По сей день я понятия не имею, где мой папаша. Даже если бы я хотел найти его, не знаю, с чего начать поиски. Маленькие обрывки информации, которые мать рассказала мне, когда я стал старше, это все, что я знаю о нем. Я хочу знать, кто он, что еще у нас общего. Хоть он и обманул мою мать, я все равно был его сыном. Какие черты я получил от него? Какие привычки? Какие заболевания? Много вопросов, на которые я никогда не узнаю ответов.
Первые двенадцать лет в моей жизни были только я и моя мама. Мы всегда были близки. Она воспитала во мне авторитетного мужчину, каким я являюсь сейчас, и сделала это сама в эпоху Эда Коха, в самые дикие времена, которые когда-либо видел Нью-Йорк.
1970-е, 80-е и 90-е были, вероятно, самыми жестокими. Еще до появления крэка Нью-Йорк балансировал на грани банкротства. Многие социальные программы были урезаны, а то и вовсе исключены из городского бюджета.
Во всех пяти округах были свои опасные кварталы. Грабежи, разбой, изнасилования, нападения и убийства были обычным делом. Не стоило поздно вечером ехать куда-то на электричке. До крэка на улицах Нью-Йорка царили героин и кокаин. Сутенеры, проститутки, продажные копы – все эти нью-йоркские клише на самом деле существовали и процветали.
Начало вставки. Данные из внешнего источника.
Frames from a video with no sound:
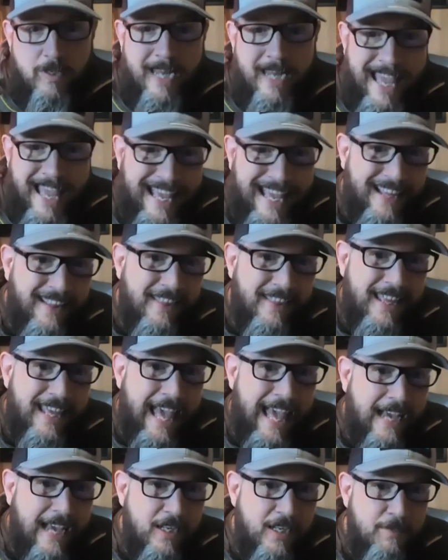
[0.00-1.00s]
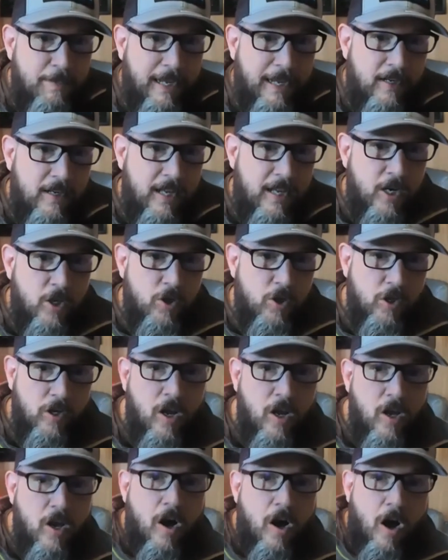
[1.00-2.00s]
take the
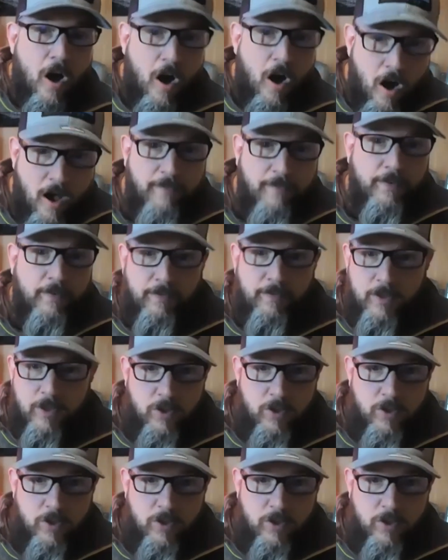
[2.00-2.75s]
expectation off of the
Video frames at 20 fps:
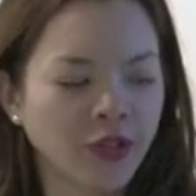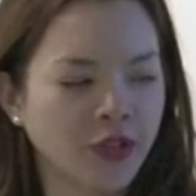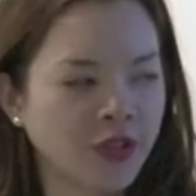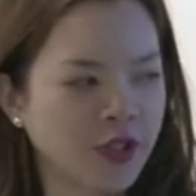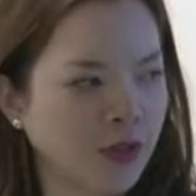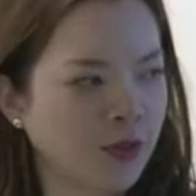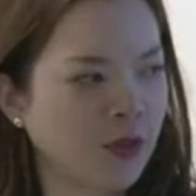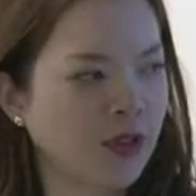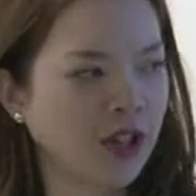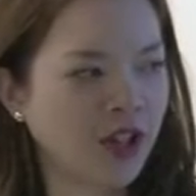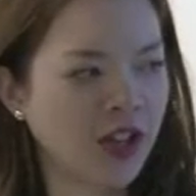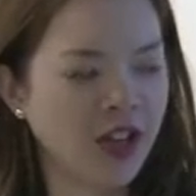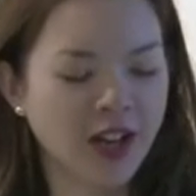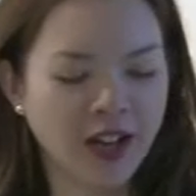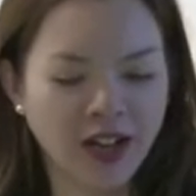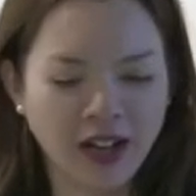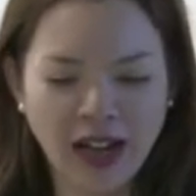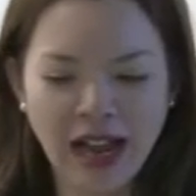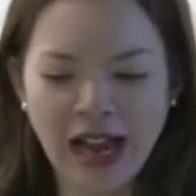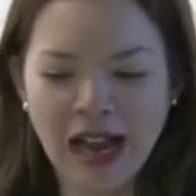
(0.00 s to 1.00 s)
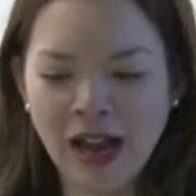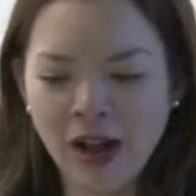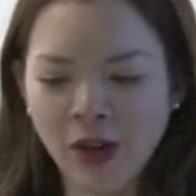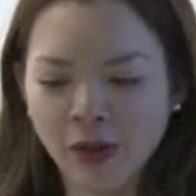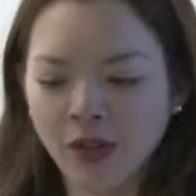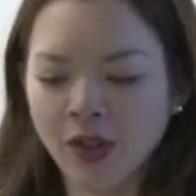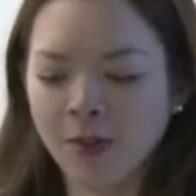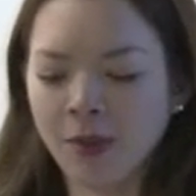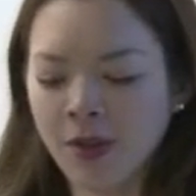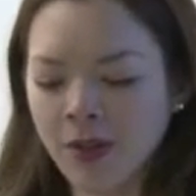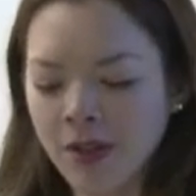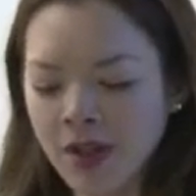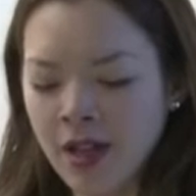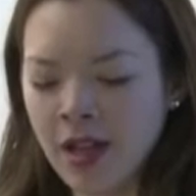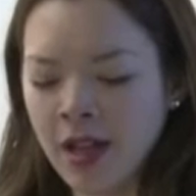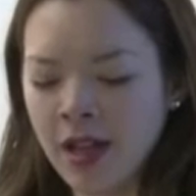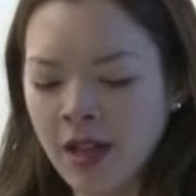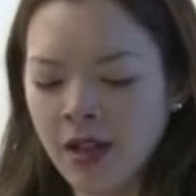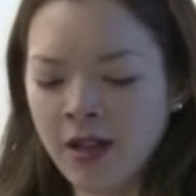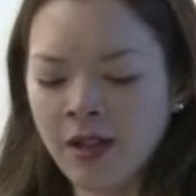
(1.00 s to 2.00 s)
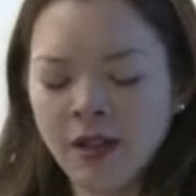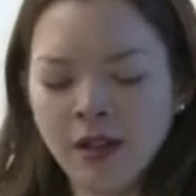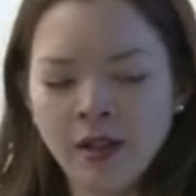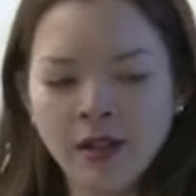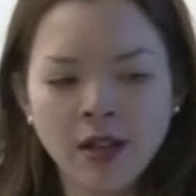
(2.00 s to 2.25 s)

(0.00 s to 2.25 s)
still learning now some of the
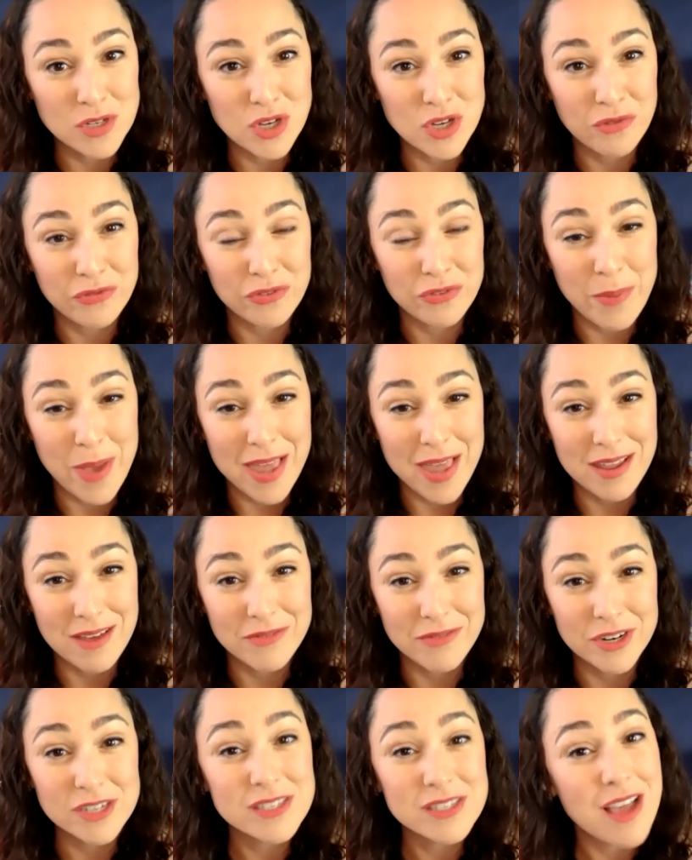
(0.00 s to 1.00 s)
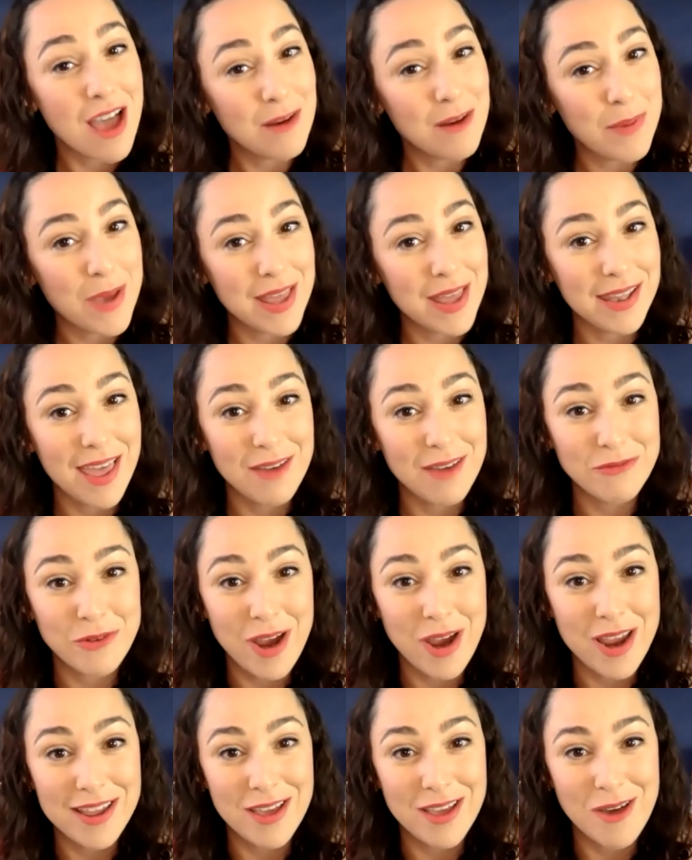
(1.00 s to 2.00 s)
show for pet lovers on Pet Life
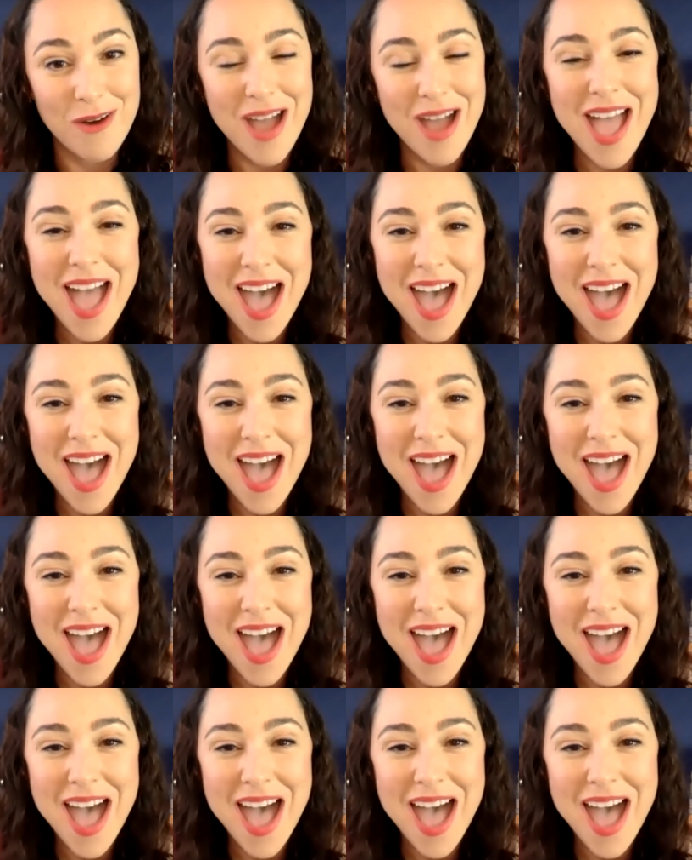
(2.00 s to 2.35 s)
Radio.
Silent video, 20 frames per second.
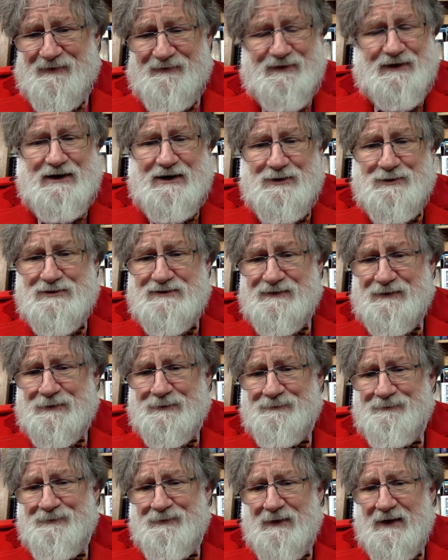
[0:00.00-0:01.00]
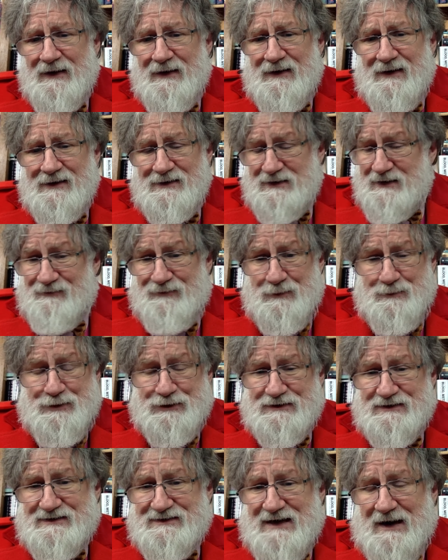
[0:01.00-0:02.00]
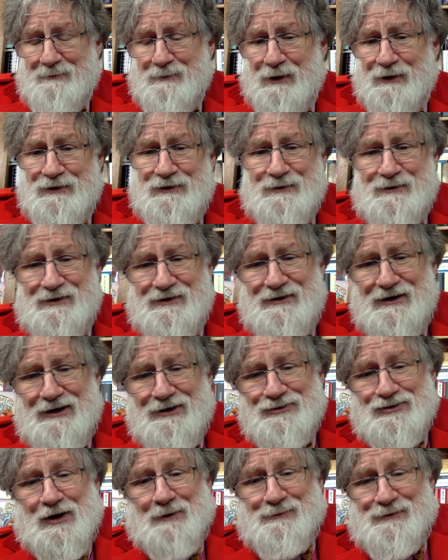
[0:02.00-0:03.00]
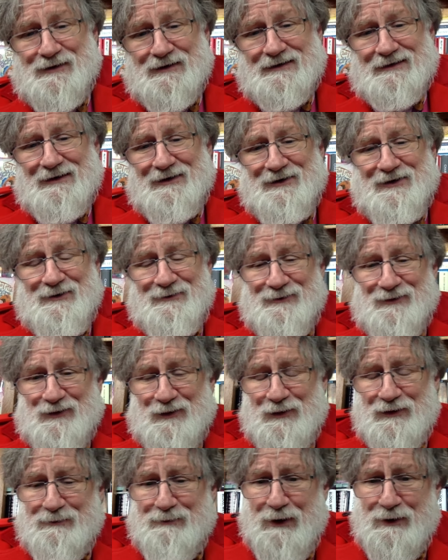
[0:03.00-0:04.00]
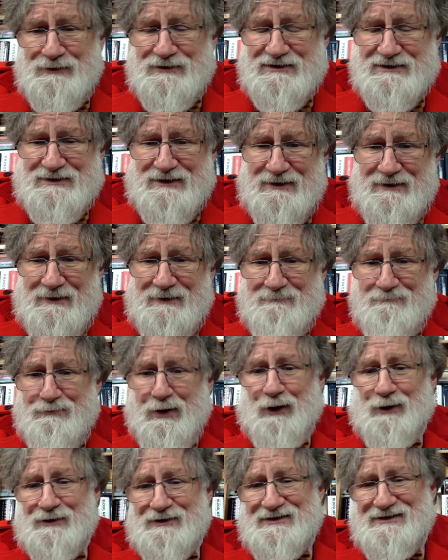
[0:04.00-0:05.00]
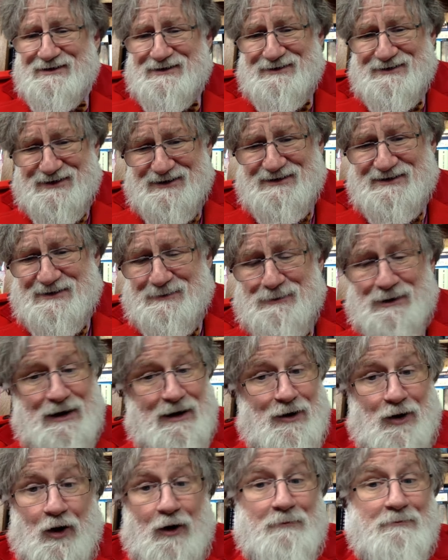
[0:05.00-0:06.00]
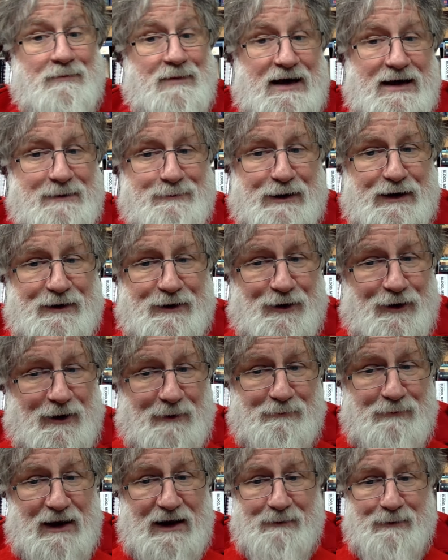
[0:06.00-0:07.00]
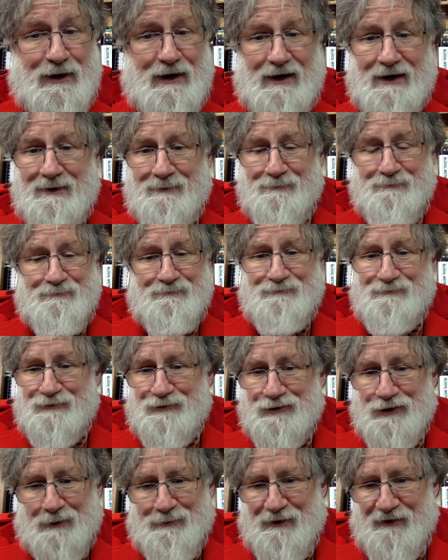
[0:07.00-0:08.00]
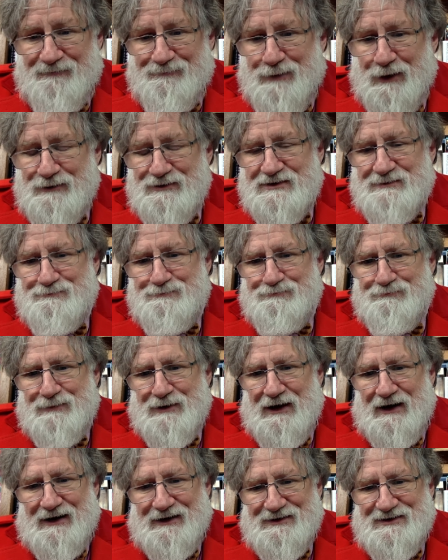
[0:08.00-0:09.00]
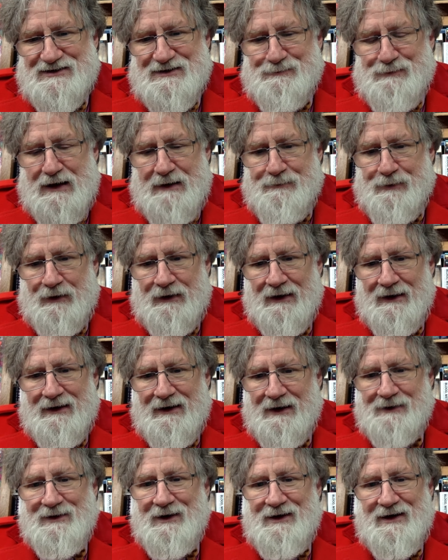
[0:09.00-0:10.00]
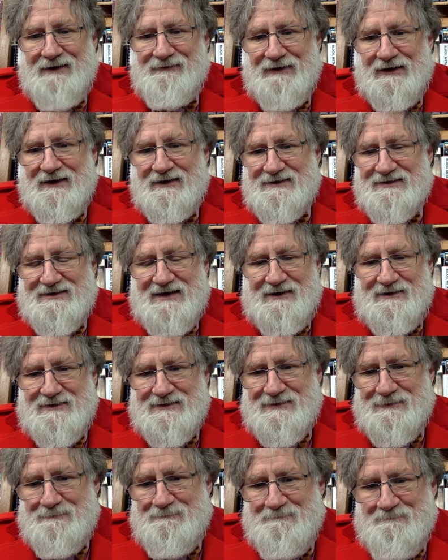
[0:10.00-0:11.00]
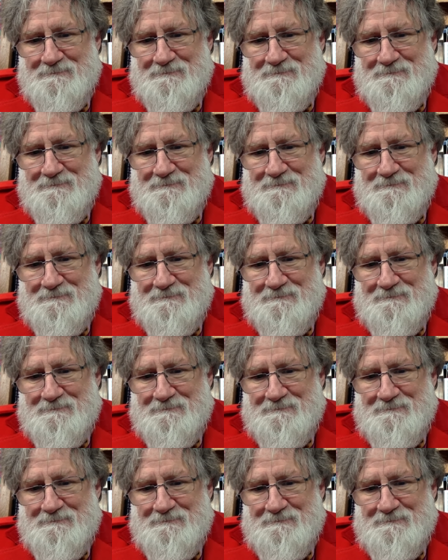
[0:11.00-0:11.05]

Very useful. And if you put a stamp on, you can drop the little note through the post box system. Or maybe not. Maybe I drop off postcards to people and they never get sent.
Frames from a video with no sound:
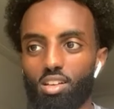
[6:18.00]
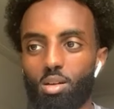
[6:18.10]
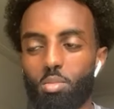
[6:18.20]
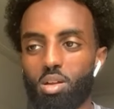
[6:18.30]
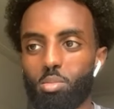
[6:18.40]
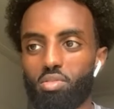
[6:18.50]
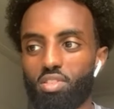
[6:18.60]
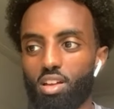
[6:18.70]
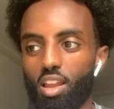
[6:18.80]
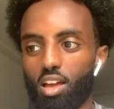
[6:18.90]
It made me
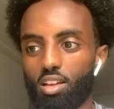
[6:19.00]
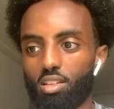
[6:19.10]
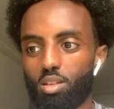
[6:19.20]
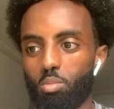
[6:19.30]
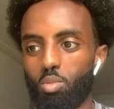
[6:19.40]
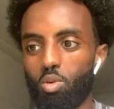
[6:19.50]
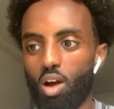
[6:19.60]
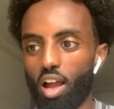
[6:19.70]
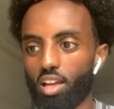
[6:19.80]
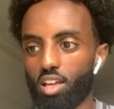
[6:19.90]
feel like the
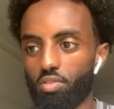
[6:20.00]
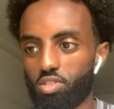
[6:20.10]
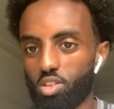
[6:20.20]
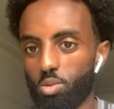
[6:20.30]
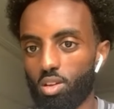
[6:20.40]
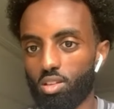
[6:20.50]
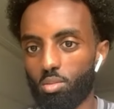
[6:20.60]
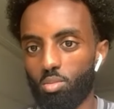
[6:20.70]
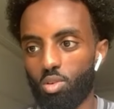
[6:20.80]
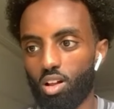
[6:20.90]
more I give to it,
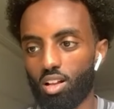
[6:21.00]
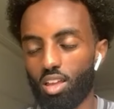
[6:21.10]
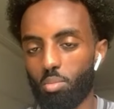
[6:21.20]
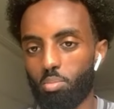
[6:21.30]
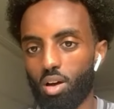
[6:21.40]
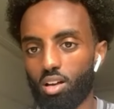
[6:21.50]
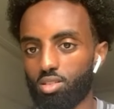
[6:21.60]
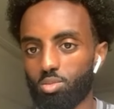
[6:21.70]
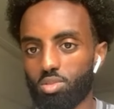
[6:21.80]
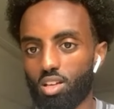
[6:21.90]
the more I get back.
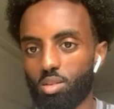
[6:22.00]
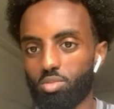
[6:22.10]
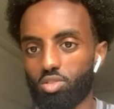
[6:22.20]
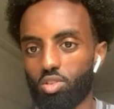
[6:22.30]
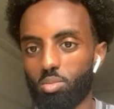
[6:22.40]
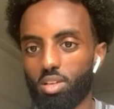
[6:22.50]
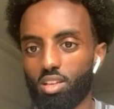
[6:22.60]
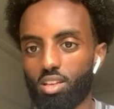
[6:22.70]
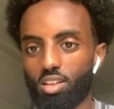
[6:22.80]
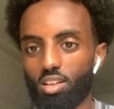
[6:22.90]
Sometimes, do you know what I mean?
С возрастом надо было тщательнее следить за своим окружением. В гетто, в кварталах, в этих опасных, жестоких районах города, ты всегда должен быть начеку, потому что в любой момент может случиться все что угодно. Там меня всегда окружали сумасшедшие чуваки. Это необязательно означало, что я с ними, но я должен был знать, что они делают, потому что если они дерутся, а я стою рядом, то какой-нибудь ублюдок мог врезать мне по башке, пытаясь дотянуться до кого-то, с кем у него разборки.
Так я и рос, наблюдая весь этот пиздец. Там ты всегда должен был быть в курсе происходящего. Тебе всегда нужно было остерегаться беспредельщиков. Ты всегда должен был быть на высоте. И по сей день все осталось так же для черного парня, живущего в нищем районе. Дело не в том, что ты вовлечен в происходящее дерьмо – потому что зачастую ты не делаешь ничего такого, – дело в том, что ты так ограничен и так закрыт в городской коробке, что обязан каждую минуту контролировать происходящее рядом.
Многие люди действительно не понимают, как такое взросление меняет человека на всю оставшуюся жизнь. Это меня испортило, и я никогда не стану прежним. У меня нет близких друзей. Я больше не могу общаться ни с кем из Парк-Хилла. Я не могу иметь дел с этими чуваками. Я не хочу иметь отношение к дерьму, что творится на улицах. Почему? Потому что так привык. Так что мне пришлось много всего убрать из своей жизни.
В конце концов мы уехали из Бруклина на Стейтен-Айленд и оказались в Парк-Хилле.
В конце 1970-х социальное жилье там продавалось по хорошей цене. Это был шанс для моей матери и матери Raekwon переехать из Браунсвилла. Поначалу Парк-Хилл был ничего. Когда мы перебрались туда, это был рабочий район и коммуна. На дверях подъездов была сигнализация. За домами газон. В конце квартала школа.
Понятно, что я рос в отстойных кварталах Парк-Хилла. Когда мы только приехали, Парк-Хилл, большая часть Клифтона и даже близлежащий Стэплтон только что подверглись городской реновации. Там преимущественно жили чернокожие, сам район все еще выглядел новым, поэтому не казался таким суровым.
Парк-Хилл находится в частной собственности, но субсидировался из федерального бюджета. Это плохая комбинация, потому что федеральное правительство гарантирует владельцам, что арендная плата будет оплачена. Это может звучать хорошо, но только не тогда, когда ты платишь за аренду независимо от того, сделан ли ремонт и происходит ли обслуживание.